=== Section Start ===

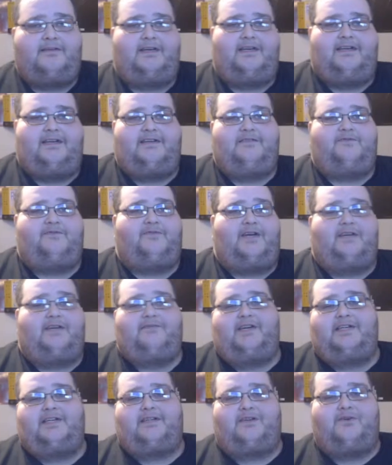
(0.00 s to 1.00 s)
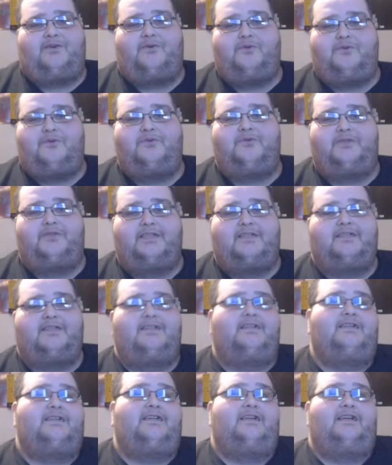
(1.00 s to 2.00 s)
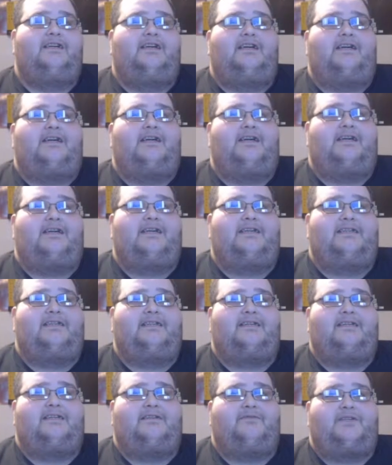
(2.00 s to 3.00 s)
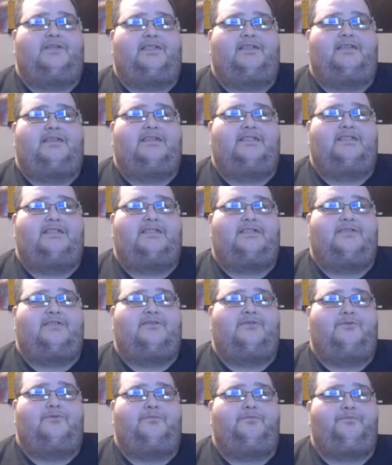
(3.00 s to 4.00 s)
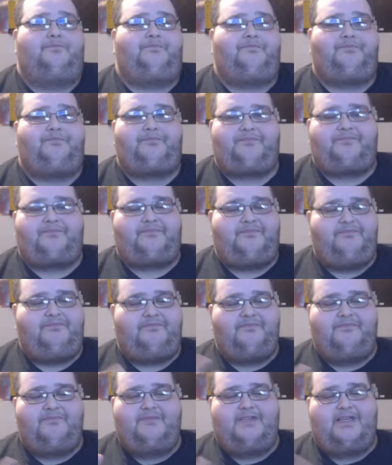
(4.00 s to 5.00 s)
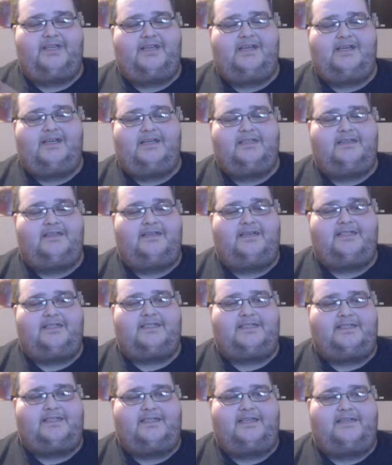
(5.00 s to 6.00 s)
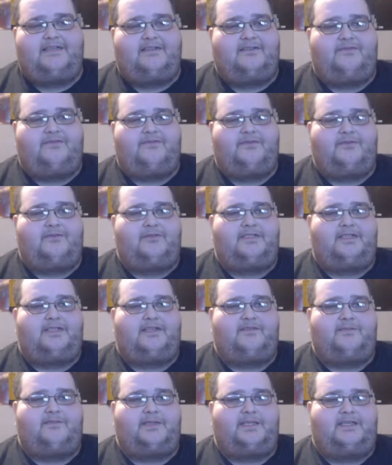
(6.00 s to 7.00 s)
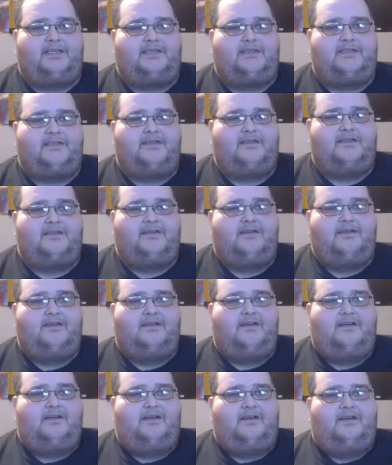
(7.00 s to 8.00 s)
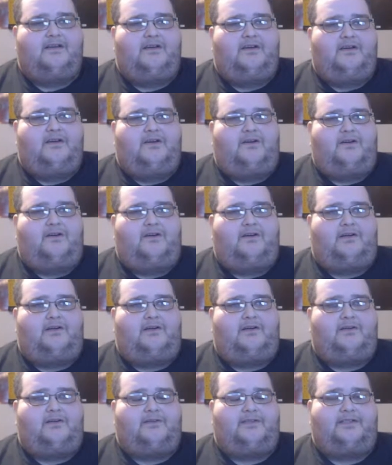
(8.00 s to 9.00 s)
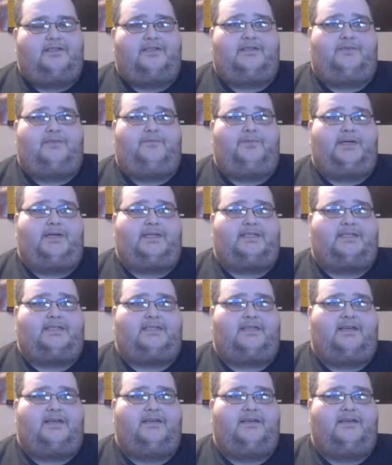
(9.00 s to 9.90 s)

I've, I've had a cold and everything, so. And honestly, the foods that I've been eating aren't the best,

=== Section End ===

• **TASK DESCRIPTION**
Repeat the entries above exactly as written, but not their pictures.

• **RESPONSE TO THIS EXERCISE**
(0.00 s to 1.00 s)
(1.00 s to 2.00 s)
(2.00 s to 3.00 s)
(3.00 s to 4.00 s)
(4.00 s to 5.00 s)
(5.00 s to 6.00 s)
(6.00 s to 7.00 s)
(7.00 s to 8.00 s)
(8.00 s to 9.00 s)
(9.00 s to 9.90 s)

I've, I've had a cold and everything, so. And honestly, the foods that I've been eating aren't the best,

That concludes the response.